--- Input for this task Enclosed Below ---
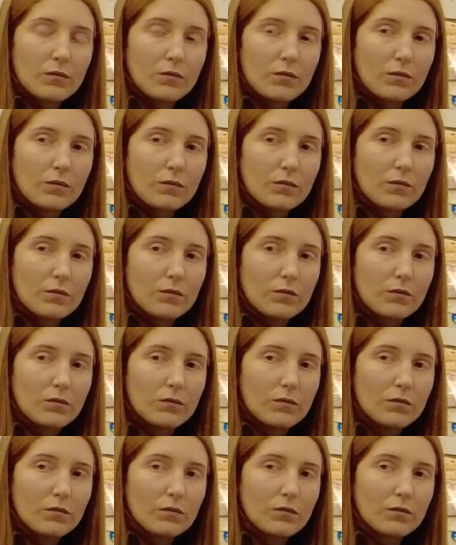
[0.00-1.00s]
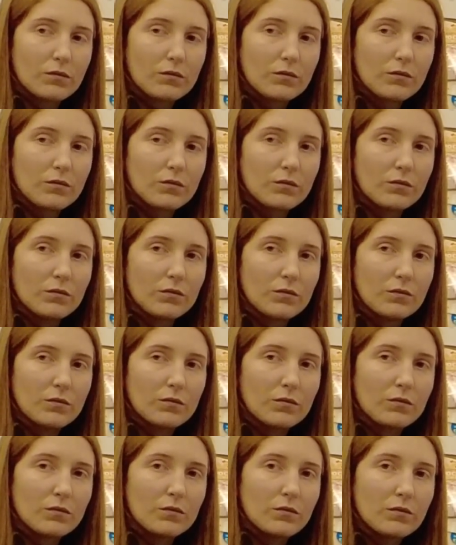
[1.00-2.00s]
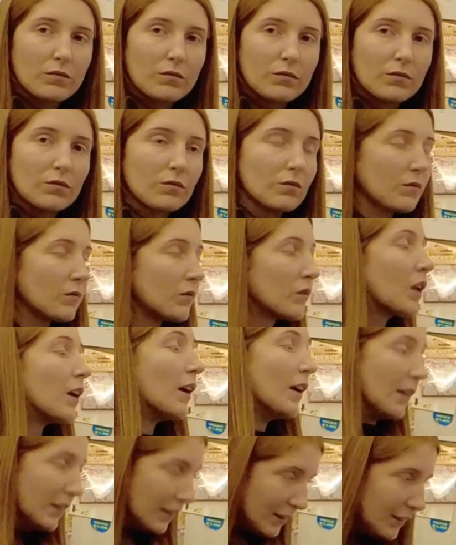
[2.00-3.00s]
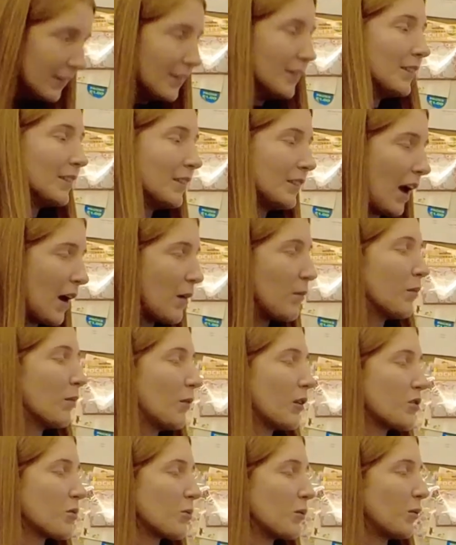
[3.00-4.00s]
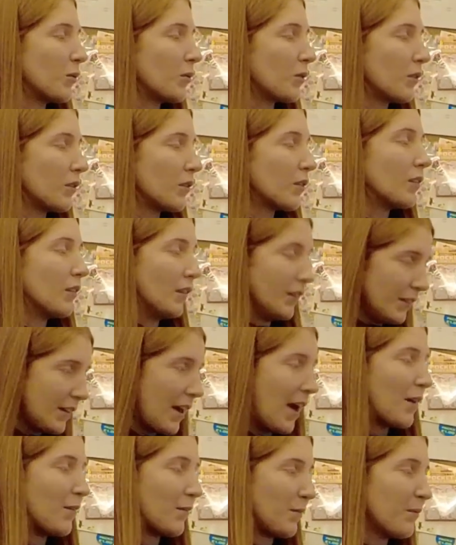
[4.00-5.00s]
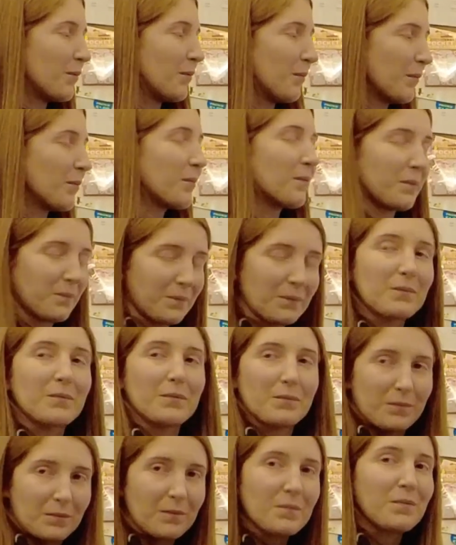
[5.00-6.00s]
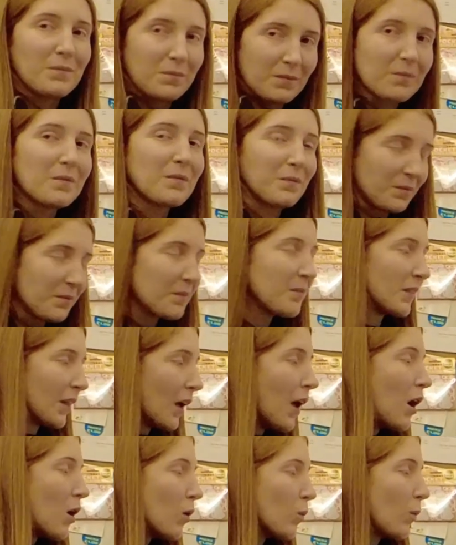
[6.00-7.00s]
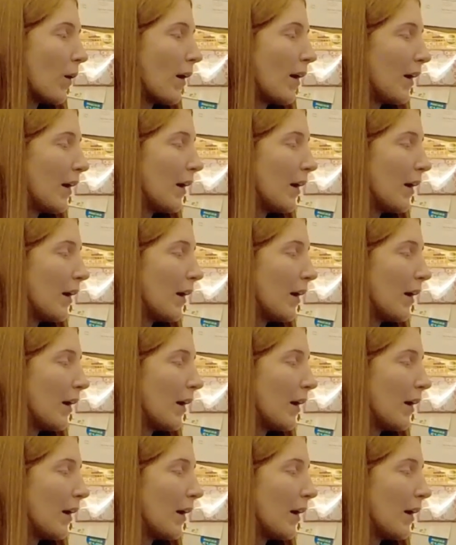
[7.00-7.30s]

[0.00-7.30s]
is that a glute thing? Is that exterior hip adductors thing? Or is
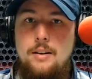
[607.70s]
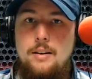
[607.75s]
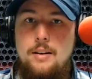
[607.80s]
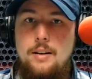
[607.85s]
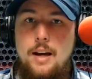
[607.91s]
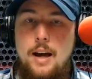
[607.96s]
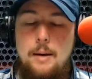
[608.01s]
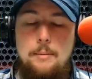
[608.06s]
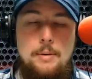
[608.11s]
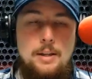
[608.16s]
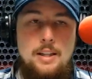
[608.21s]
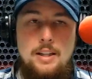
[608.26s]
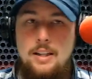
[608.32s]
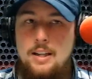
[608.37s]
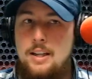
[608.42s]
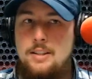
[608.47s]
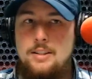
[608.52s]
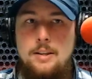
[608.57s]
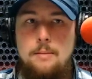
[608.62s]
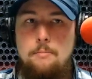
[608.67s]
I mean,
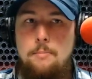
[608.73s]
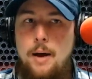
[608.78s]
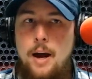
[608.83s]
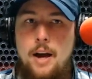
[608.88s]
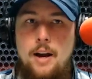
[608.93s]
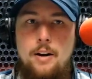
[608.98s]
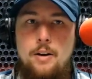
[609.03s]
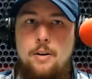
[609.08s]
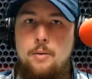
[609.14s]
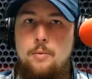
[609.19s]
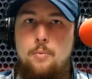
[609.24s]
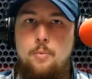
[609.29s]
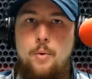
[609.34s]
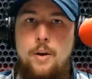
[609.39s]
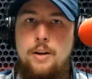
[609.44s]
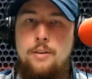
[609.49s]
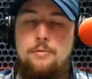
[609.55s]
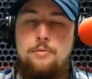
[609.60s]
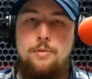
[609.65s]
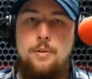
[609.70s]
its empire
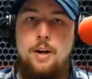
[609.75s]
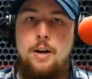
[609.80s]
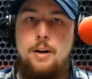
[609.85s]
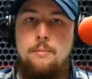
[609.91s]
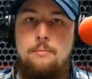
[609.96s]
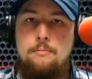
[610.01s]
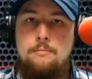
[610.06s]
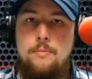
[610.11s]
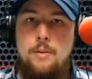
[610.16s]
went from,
--- End of Enclosed Input for this task ---
- **How to complete this task**: Leaving pictures aside, write out each record above exactly as given.

- **Written solution**:
[0.00-1.00s]
[1.00-2.00s]
[2.00-3.00s]
[3.00-4.00s]
[4.00-5.00s]
[5.00-6.00s]
[6.00-7.00s]
[7.00-7.30s]

[0.00-7.30s]
is that a glute thing? Is that exterior hip adductors thing? Or is
[607.70s]
[607.75s]
[607.80s]
[607.85s]
[607.91s]
[607.96s]
[608.01s]
[608.06s]
[608.11s]
[608.16s]
[608.21s]
[608.26s]
[608.32s]
[608.37s]
[608.42s]
[608.47s]
[608.52s]
[608.57s]
[608.62s]
[608.67s]
I mean,
[608.73s]
[608.78s]
[608.83s]
[608.88s]
[608.93s]
[608.98s]
[609.03s]
[609.08s]
[609.14s]
[609.19s]
[609.24s]
[609.29s]
[609.34s]
[609.39s]
[609.44s]
[609.49s]
[609.55s]
[609.60s]
[609.65s]
[609.70s]
its empire
[609.75s]
[609.80s]
[609.85s]
[609.91s]
[609.96s]
[610.01s]
[610.06s]
[610.11s]
[610.16s]
went from,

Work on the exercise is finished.